Given entries:
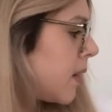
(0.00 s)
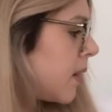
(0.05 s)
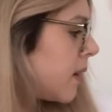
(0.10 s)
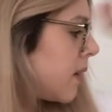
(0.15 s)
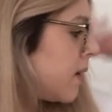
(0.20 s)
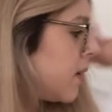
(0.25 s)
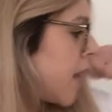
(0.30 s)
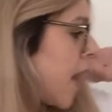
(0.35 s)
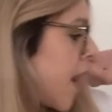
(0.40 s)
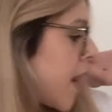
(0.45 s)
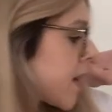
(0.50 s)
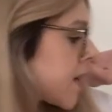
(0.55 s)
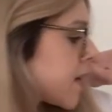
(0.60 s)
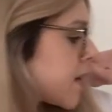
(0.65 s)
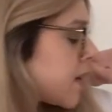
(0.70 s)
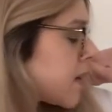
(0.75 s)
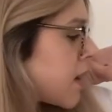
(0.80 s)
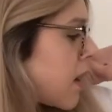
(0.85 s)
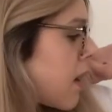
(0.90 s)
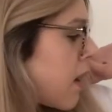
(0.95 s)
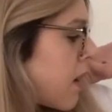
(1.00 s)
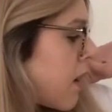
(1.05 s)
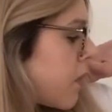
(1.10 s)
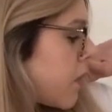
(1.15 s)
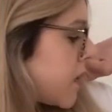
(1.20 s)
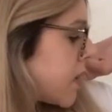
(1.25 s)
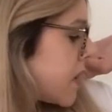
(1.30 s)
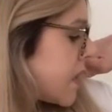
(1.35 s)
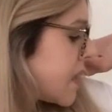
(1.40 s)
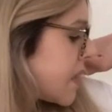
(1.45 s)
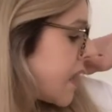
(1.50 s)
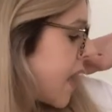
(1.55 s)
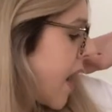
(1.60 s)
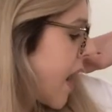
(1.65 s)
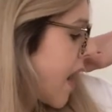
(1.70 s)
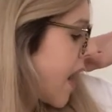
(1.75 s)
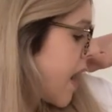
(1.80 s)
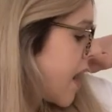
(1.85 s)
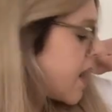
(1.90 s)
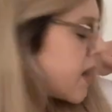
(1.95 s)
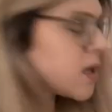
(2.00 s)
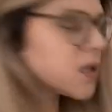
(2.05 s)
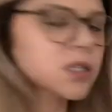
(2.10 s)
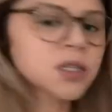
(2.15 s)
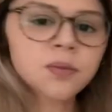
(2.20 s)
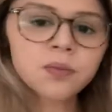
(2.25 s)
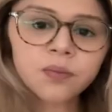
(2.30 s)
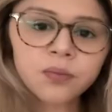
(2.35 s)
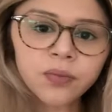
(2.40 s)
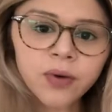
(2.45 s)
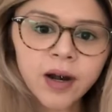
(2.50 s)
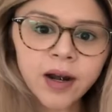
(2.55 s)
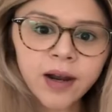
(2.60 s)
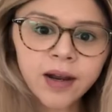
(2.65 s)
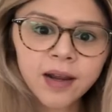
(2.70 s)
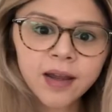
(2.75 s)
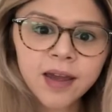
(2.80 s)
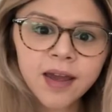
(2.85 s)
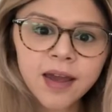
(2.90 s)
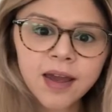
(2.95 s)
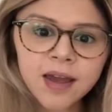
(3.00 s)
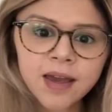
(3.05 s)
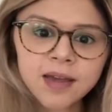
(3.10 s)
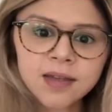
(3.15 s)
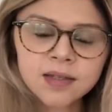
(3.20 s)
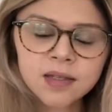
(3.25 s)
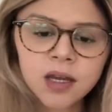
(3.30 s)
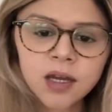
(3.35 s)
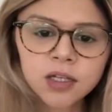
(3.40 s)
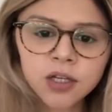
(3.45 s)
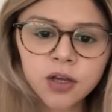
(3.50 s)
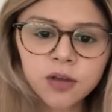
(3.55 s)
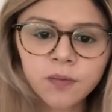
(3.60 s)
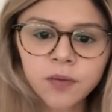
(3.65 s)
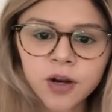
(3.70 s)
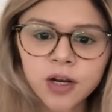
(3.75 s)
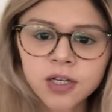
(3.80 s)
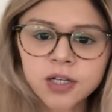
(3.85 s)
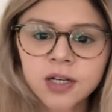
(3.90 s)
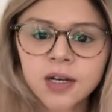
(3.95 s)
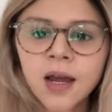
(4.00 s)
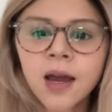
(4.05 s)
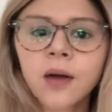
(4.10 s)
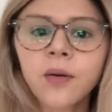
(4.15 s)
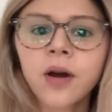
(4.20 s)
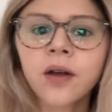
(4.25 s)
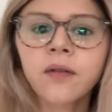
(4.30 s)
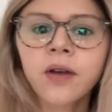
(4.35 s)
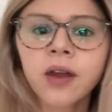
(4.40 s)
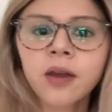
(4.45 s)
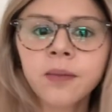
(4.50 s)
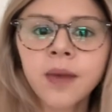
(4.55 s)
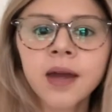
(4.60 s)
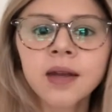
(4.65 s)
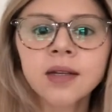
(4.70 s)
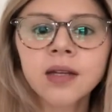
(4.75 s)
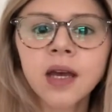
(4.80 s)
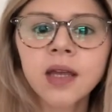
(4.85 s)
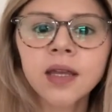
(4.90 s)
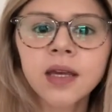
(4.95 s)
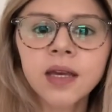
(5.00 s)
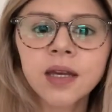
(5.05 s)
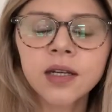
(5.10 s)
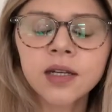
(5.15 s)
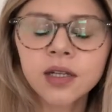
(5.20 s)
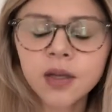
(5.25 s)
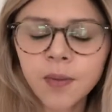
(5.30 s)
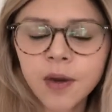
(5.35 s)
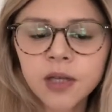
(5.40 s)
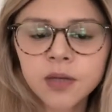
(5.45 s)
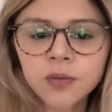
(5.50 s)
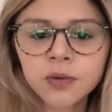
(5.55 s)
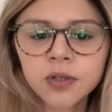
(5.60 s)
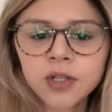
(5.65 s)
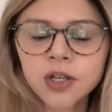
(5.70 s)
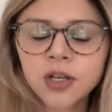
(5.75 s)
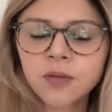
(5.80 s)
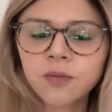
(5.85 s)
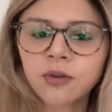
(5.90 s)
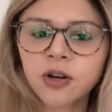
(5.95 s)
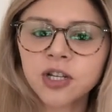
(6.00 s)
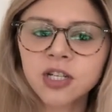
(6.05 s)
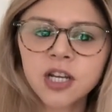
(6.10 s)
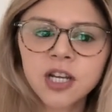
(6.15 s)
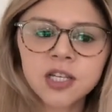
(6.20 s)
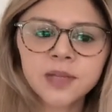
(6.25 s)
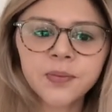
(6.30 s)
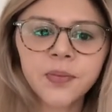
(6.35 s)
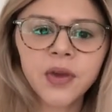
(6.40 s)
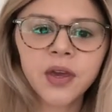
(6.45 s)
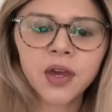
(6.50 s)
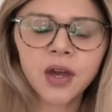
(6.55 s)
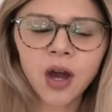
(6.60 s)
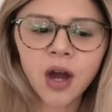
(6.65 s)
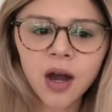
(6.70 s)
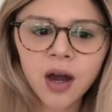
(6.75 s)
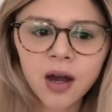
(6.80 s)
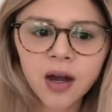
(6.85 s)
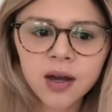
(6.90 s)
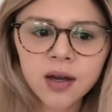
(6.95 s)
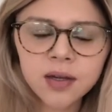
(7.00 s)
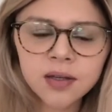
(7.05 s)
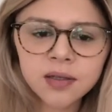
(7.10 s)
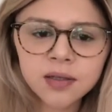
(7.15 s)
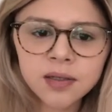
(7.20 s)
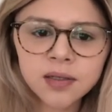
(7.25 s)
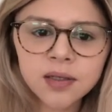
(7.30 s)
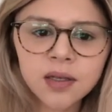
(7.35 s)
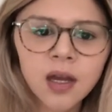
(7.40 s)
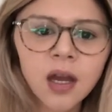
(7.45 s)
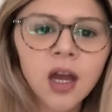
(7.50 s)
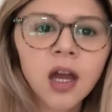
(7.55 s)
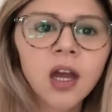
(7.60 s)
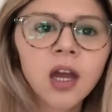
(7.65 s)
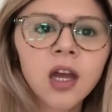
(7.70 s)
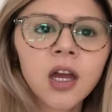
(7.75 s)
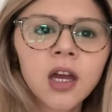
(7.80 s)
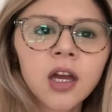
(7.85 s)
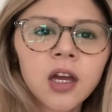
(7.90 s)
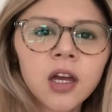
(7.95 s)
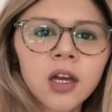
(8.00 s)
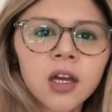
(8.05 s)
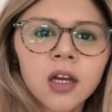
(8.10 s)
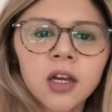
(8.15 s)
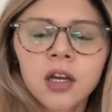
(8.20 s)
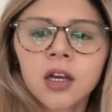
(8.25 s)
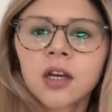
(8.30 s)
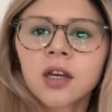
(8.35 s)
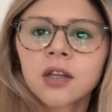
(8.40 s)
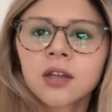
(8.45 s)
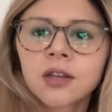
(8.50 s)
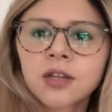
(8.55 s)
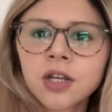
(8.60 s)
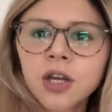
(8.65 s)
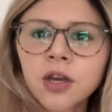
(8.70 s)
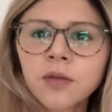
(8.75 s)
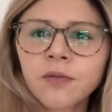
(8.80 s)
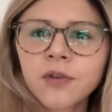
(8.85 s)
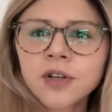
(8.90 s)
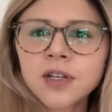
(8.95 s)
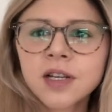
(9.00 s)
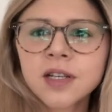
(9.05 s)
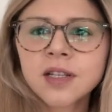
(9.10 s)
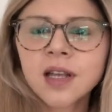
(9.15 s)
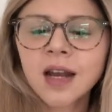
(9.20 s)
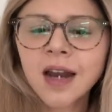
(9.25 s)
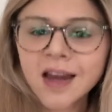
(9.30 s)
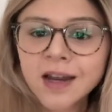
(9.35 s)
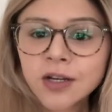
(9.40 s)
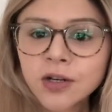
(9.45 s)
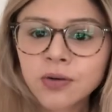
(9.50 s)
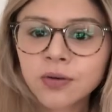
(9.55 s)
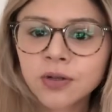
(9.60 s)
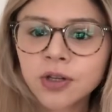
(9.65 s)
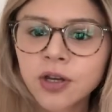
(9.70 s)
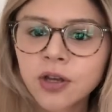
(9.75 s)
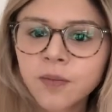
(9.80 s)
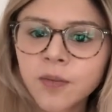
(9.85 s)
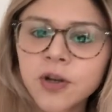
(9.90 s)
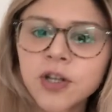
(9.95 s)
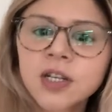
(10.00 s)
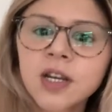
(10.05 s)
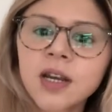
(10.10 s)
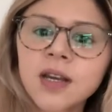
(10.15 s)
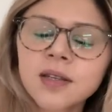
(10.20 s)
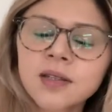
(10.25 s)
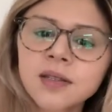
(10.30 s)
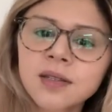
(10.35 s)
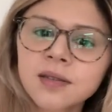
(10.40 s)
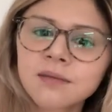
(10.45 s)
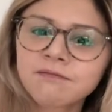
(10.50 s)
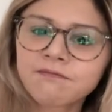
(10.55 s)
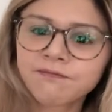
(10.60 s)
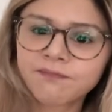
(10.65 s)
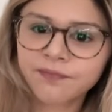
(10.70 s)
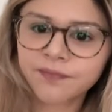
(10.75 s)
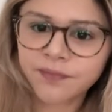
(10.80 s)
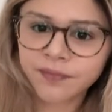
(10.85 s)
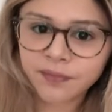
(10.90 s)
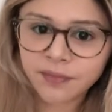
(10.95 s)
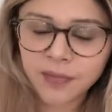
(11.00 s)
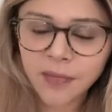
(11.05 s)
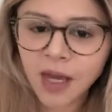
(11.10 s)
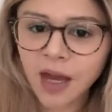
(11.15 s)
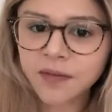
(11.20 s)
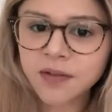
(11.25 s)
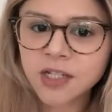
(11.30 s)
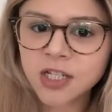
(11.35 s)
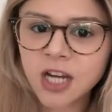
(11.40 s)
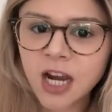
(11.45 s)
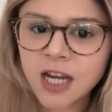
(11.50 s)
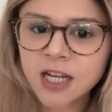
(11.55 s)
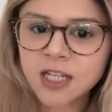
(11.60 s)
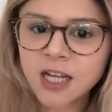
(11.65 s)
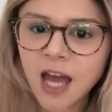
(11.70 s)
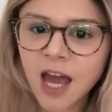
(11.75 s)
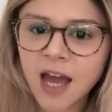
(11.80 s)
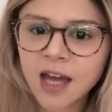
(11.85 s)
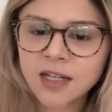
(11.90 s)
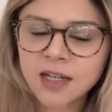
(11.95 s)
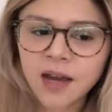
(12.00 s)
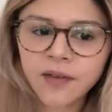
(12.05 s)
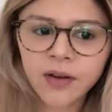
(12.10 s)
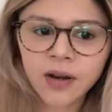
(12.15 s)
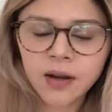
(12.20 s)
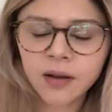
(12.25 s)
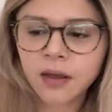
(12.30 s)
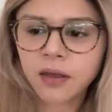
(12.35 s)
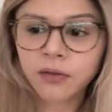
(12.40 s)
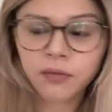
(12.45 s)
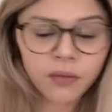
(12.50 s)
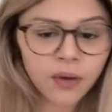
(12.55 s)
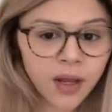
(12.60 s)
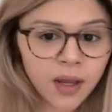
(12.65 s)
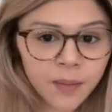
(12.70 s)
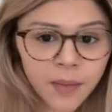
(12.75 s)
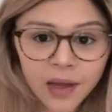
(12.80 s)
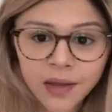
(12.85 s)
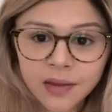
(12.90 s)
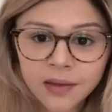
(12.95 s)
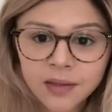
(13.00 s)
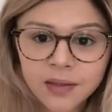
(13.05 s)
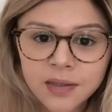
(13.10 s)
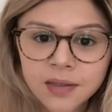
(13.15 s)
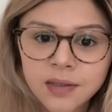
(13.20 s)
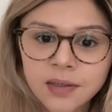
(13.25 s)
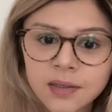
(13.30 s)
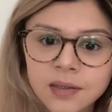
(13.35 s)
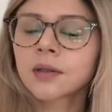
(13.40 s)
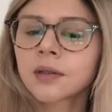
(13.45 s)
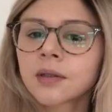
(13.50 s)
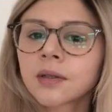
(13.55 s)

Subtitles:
Next, I would say to bring is a toothbrush. Now, I'd recommend the disposable toothbrushes, because the toothbrushes, the electrical toothbrushes, you have to change the head every 3 months.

What the task asks: Would you restate the records above word for word and exclude the pictures?

Output of the task:
(0.00 s)
(0.05 s)
(0.10 s)
(0.15 s)
(0.20 s)
(0.25 s)
(0.30 s)
(0.35 s)
(0.40 s)
(0.45 s)
(0.50 s)
(0.55 s)
(0.60 s)
(0.65 s)
(0.70 s)
(0.75 s)
(0.80 s)
(0.85 s)
(0.90 s)
(0.95 s)
(1.00 s)
(1.05 s)
(1.10 s)
(1.15 s)
(1.20 s)
(1.25 s)
(1.30 s)
(1.35 s)
(1.40 s)
(1.45 s)
(1.50 s)
(1.55 s)
(1.60 s)
(1.65 s)
(1.70 s)
(1.75 s)
(1.80 s)
(1.85 s)
(1.90 s)
(1.95 s)
(2.00 s)
(2.05 s)
(2.10 s)
(2.15 s)
(2.20 s)
(2.25 s)
(2.30 s)
(2.35 s)
(2.40 s)
(2.45 s)
(2.50 s)
(2.55 s)
(2.60 s)
(2.65 s)
(2.70 s)
(2.75 s)
(2.80 s)
(2.85 s)
(2.90 s)
(2.95 s)
(3.00 s)
(3.05 s)
(3.10 s)
(3.15 s)
(3.20 s)
(3.25 s)
(3.30 s)
(3.35 s)
(3.40 s)
(3.45 s)
(3.50 s)
(3.55 s)
(3.60 s)
(3.65 s)
(3.70 s)
(3.75 s)
(3.80 s)
(3.85 s)
(3.90 s)
(3.95 s)
(4.00 s)
(4.05 s)
(4.10 s)
(4.15 s)
(4.20 s)
(4.25 s)
(4.30 s)
(4.35 s)
(4.40 s)
(4.45 s)
(4.50 s)
(4.55 s)
(4.60 s)
(4.65 s)
(4.70 s)
(4.75 s)
(4.80 s)
(4.85 s)
(4.90 s)
(4.95 s)
(5.00 s)
(5.05 s)
(5.10 s)
(5.15 s)
(5.20 s)
(5.25 s)
(5.30 s)
(5.35 s)
(5.40 s)
(5.45 s)
(5.50 s)
(5.55 s)
(5.60 s)
(5.65 s)
(5.70 s)
(5.75 s)
(5.80 s)
(5.85 s)
(5.90 s)
(5.95 s)
(6.00 s)
(6.05 s)
(6.10 s)
(6.15 s)
(6.20 s)
(6.25 s)
(6.30 s)
(6.35 s)
(6.40 s)
(6.45 s)
(6.50 s)
(6.55 s)
(6.60 s)
(6.65 s)
(6.70 s)
(6.75 s)
(6.80 s)
(6.85 s)
(6.90 s)
(6.95 s)
(7.00 s)
(7.05 s)
(7.10 s)
(7.15 s)
(7.20 s)
(7.25 s)
(7.30 s)
(7.35 s)
(7.40 s)
(7.45 s)
(7.50 s)
(7.55 s)
(7.60 s)
(7.65 s)
(7.70 s)
(7.75 s)
(7.80 s)
(7.85 s)
(7.90 s)
(7.95 s)
(8.00 s)
(8.05 s)
(8.10 s)
(8.15 s)
(8.20 s)
(8.25 s)
(8.30 s)
(8.35 s)
(8.40 s)
(8.45 s)
(8.50 s)
(8.55 s)
(8.60 s)
(8.65 s)
(8.70 s)
(8.75 s)
(8.80 s)
(8.85 s)
(8.90 s)
(8.95 s)
(9.00 s)
(9.05 s)
(9.10 s)
(9.15 s)
(9.20 s)
(9.25 s)
(9.30 s)
(9.35 s)
(9.40 s)
(9.45 s)
(9.50 s)
(9.55 s)
(9.60 s)
(9.65 s)
(9.70 s)
(9.75 s)
(9.80 s)
(9.85 s)
(9.90 s)
(9.95 s)
(10.00 s)
(10.05 s)
(10.10 s)
(10.15 s)
(10.20 s)
(10.25 s)
(10.30 s)
(10.35 s)
(10.40 s)
(10.45 s)
(10.50 s)
(10.55 s)
(10.60 s)
(10.65 s)
(10.70 s)
(10.75 s)
(10.80 s)
(10.85 s)
(10.90 s)
(10.95 s)
(11.00 s)
(11.05 s)
(11.10 s)
(11.15 s)
(11.20 s)
(11.25 s)
(11.30 s)
(11.35 s)
(11.40 s)
(11.45 s)
(11.50 s)
(11.55 s)
(11.60 s)
(11.65 s)
(11.70 s)
(11.75 s)
(11.80 s)
(11.85 s)
(11.90 s)
(11.95 s)
(12.00 s)
(12.05 s)
(12.10 s)
(12.15 s)
(12.20 s)
(12.25 s)
(12.30 s)
(12.35 s)
(12.40 s)
(12.45 s)
(12.50 s)
(12.55 s)
(12.60 s)
(12.65 s)
(12.70 s)
(12.75 s)
(12.80 s)
(12.85 s)
(12.90 s)
(12.95 s)
(13.00 s)
(13.05 s)
(13.10 s)
(13.15 s)
(13.20 s)
(13.25 s)
(13.30 s)
(13.35 s)
(13.40 s)
(13.45 s)
(13.50 s)
(13.55 s)

Subtitles:
Next, I would say to bring is a toothbrush. Now, I'd recommend the disposable toothbrushes, because the toothbrushes, the electrical toothbrushes, you have to change the head every 3 months.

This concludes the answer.